Madam Butterfly synopsis
Music by Giacomo Puccini
Libretto by Giuseppe Giacosa and Luigi Illica after David Belasco’s play Madame Butterfly, itself based on John Luther Long’s short story, which in turn was based partly on Pierre Loti’s tale Madame Chrysanthème
First performed: 1904
(n/a) Lieutenant Benjamin Franklin Pinkerton of the United States Navy is stationed in Nagasaki. He has paid for an arranged marriage with a fifteen-year-old geisha, Cio-Cio-San, known as Madam Butterfly. In addition, he has bought a hill-top house on a 999-year lease with a monthly option. As the action begins, he is inspecting the house with Goro, the marriage-broker: the wedding is to take place there in a few minutes’ time. Sharpless, the US consul, arrives. He tells Pinkerton that he heard Butterfly’s voice at the consulate and is convinced she is deeply in love. He fears that Pinkerton will destroy her: Pinkerton does not take the marriage seriously, but regards it merely as a convenience. Pinkerton dismisses his fears but affirms that he waits for the day he will make a ‘genuine’ marriage to an American woman. Cio-Cio-San arrives with her friends. She charms with her cultivated manners and child-like appearance: she is from a noble family that has been reduced to penury, and has had to earn a living as a geisha. It emerges that her father committed suicide on the orders of the emperor. The remaining wedding guests and officials arrive and a perfunctory ceremony takes place. As the toasting begins, the voice of the Bonze – the high priest – is heard. He reveals that Butterfly has converted to Christianity. He and the entire Japanese contingent renounce her. They disperse, shouting curses as they go. Pinkerton tries to comfort Cio-Cio-San. Suzuki, her faithful servant, prepares her for the night. The newly-weds are left alone. Darkness has fallen, the sky is full of stars.

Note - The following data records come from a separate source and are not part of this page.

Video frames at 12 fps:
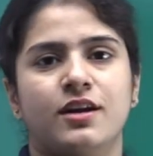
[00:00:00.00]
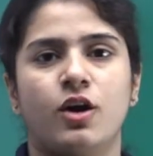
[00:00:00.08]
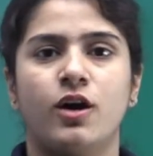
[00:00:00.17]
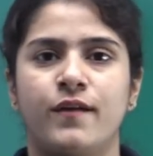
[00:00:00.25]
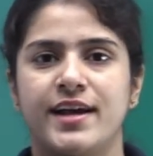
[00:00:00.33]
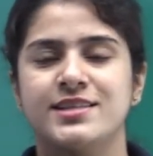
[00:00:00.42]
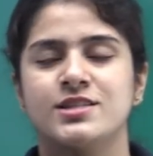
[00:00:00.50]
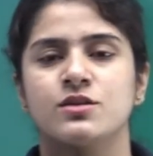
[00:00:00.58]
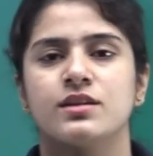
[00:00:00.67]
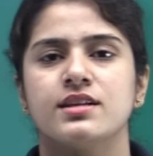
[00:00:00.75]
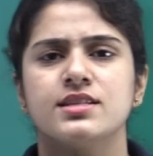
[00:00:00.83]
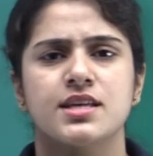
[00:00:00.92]
All right
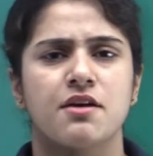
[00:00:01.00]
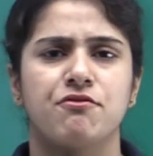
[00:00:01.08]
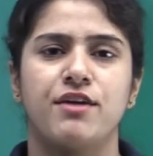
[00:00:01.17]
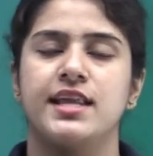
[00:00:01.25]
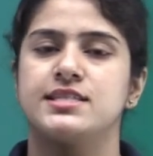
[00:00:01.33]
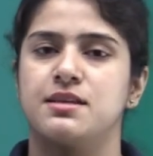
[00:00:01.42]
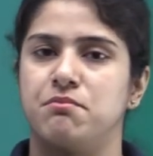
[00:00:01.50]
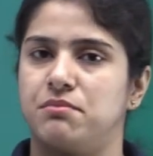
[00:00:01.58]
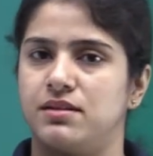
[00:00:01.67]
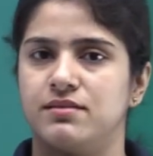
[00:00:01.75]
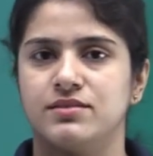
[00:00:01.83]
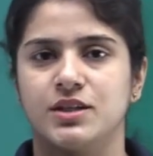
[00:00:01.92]
students, very
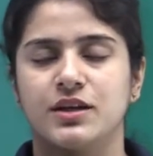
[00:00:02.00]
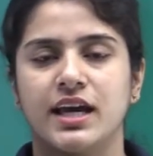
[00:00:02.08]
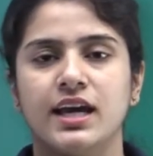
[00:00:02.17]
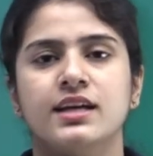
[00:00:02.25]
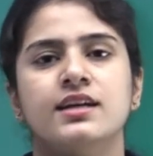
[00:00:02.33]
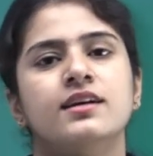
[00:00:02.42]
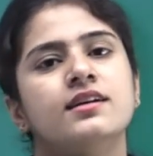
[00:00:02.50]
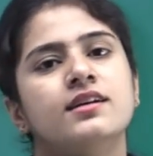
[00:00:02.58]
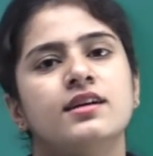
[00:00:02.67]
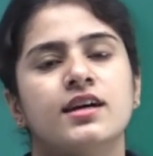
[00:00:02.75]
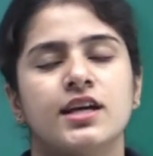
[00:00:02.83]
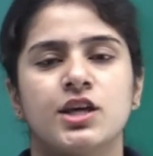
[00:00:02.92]
simple. Okay,
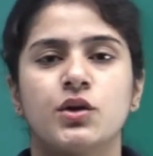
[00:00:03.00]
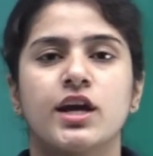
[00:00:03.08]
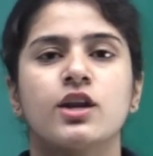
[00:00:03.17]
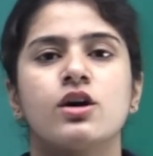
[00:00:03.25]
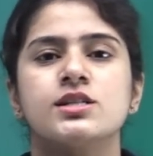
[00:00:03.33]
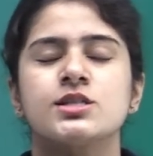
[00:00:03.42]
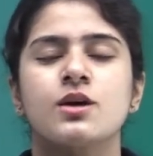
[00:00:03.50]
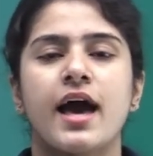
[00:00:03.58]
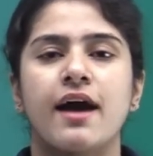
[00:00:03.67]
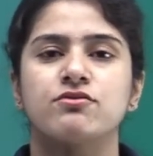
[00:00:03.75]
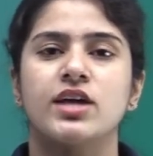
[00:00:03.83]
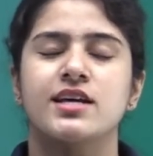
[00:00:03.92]
you can also
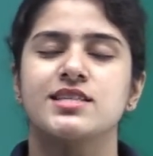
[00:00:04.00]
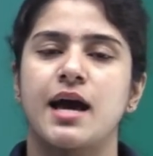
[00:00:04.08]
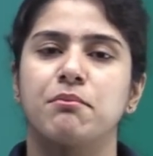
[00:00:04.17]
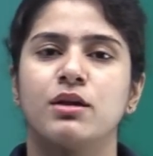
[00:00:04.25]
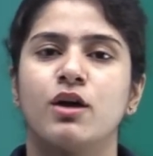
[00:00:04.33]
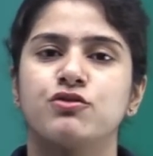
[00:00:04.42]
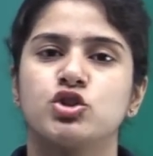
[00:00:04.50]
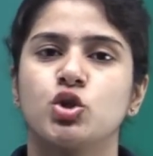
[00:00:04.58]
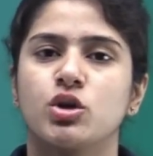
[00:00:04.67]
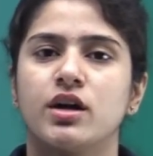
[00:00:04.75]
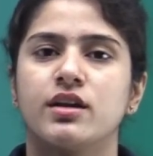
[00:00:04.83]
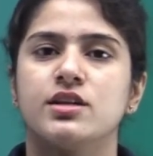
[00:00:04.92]
have the example of
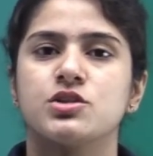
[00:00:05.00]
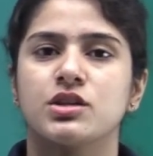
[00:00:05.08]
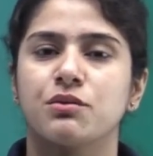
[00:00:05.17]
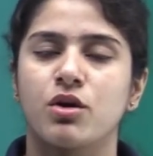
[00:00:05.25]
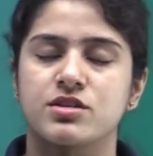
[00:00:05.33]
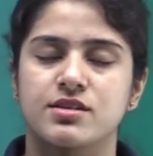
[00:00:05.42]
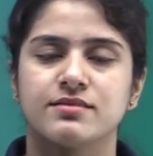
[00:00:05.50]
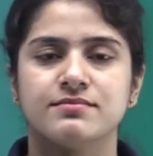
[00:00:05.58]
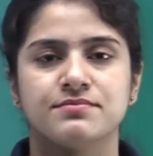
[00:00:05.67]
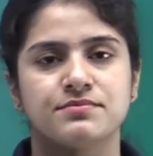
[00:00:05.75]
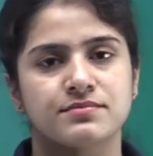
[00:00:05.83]
sugar into the water.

(n/a) Part One Three years have passed. Pinkerton left Nagasaki soon after he ‘married’ Cio-Cio-San, promising that he would return in the spring ‘when the robins nest’. Cio-Cio-San and Suzuki are on the verge of destitution. Suzuki tries to make Cio-Cio-San see that Pinkerton will not return, but Cio-Cio-San is determined to wait for him. Sharpless visits. He has a letter from Pinkerton. He tries in vain to read it through Cio-Cio-San’s constant chatter. They are interrupted by Goro and Prince Yamadori, Cio-Cio-San’s rich suitor. Cio-Cio-San has rejected his offer of marriage many times and does so again, insisting that she is already married. Goro points out that, under Japanese law, deserted women are automatically divorced. She is American, she says, and will only recognize American law. The two leave Sharpless and Cio-Cio-San alone. He resumes his attempt to read the letter. It is clear that Pinkerton has asked Sharpless to tell Cio-Cio-San that he will not be returning to her. Sharpless tries to guide her gently towards facing the truth and suggests she should accept Yamadori’s proposal. She produces her trump-card: she has borne Pinkerton’s son. Surely he will not forget her now? Sharpless, at a loss, leaves her to her waiting. A cannon-shot is heard from the harbour. Pinkerton’s ship has returned. Part Two Cio-Cio-San has waited all night, but Pinkerton has not come. Suzuki persuades her to rest. Sharpless arrives with Pinkerton hoping to find Suzuki alone. She must be the one to explain to Cio-Cio-San that Pinkerton has an American wife, Kate, and that they wish to adopt the son that Cio-Cio-San bore him. Pinkerton is aghast at what has happened and leaves Sharpless and Kate with Suzuki. Cio-Cio-San bursts in on them. Now at last she has to face the truth. For her it is the end.